### [Task directions]
Begin at the line that holds "[0:03.00-0:04.00]" and copy each line exactly until the data below ends, including that last line but no pictures.

===== Record extracts =====

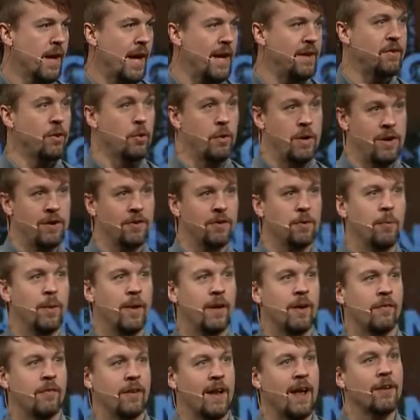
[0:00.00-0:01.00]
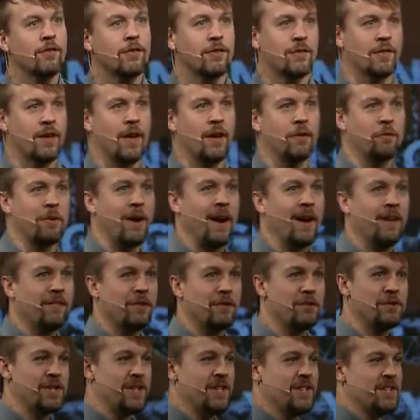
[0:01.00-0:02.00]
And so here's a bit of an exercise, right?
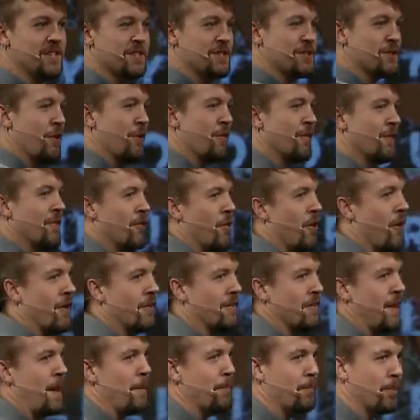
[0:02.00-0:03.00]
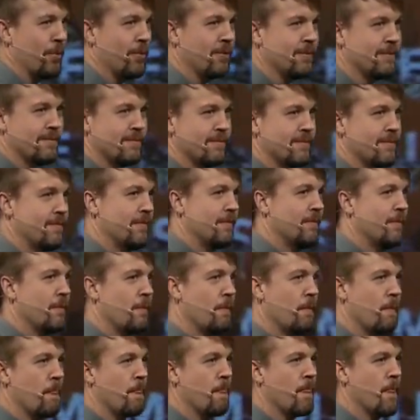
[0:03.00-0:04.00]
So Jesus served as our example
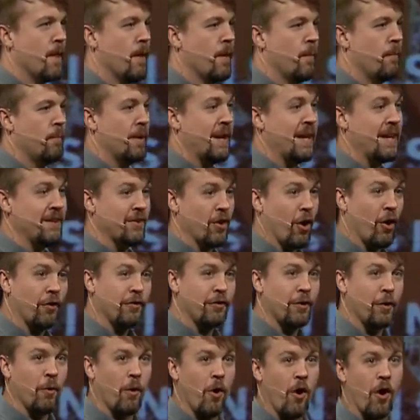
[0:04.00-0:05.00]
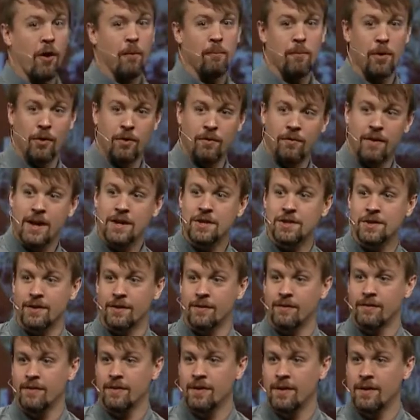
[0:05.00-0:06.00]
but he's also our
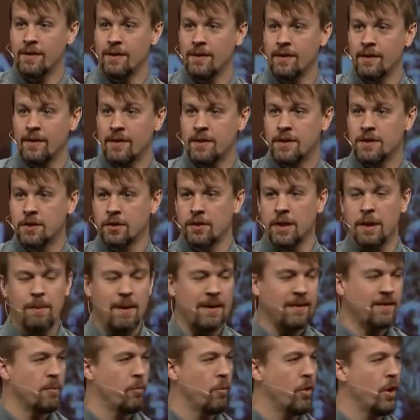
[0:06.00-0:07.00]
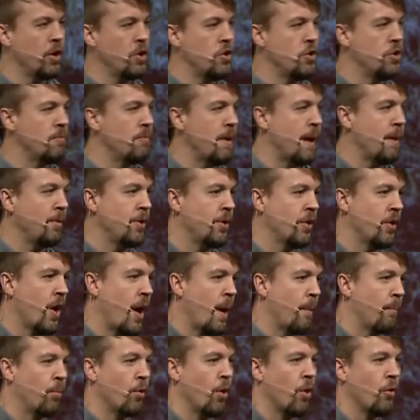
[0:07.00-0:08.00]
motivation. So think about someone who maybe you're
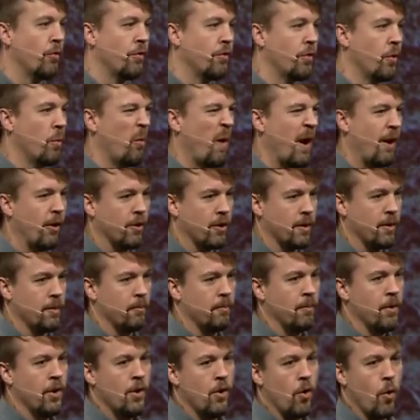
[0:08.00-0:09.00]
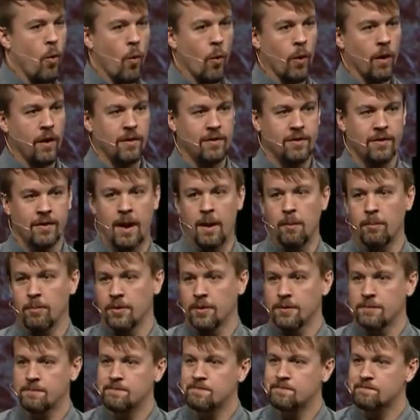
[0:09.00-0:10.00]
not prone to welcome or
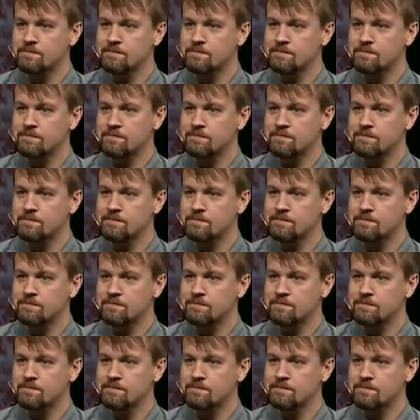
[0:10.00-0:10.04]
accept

=====

### [Answer to this problem]
[0:03.00-0:04.00]
So Jesus served as our example
[0:04.00-0:05.00]
[0:05.00-0:06.00]
but he's also our
[0:06.00-0:07.00]
[0:07.00-0:08.00]
motivation. So think about someone who maybe you're
[0:08.00-0:09.00]
[0:09.00-0:10.00]
not prone to welcome or
[0:10.00-0:10.04]
accept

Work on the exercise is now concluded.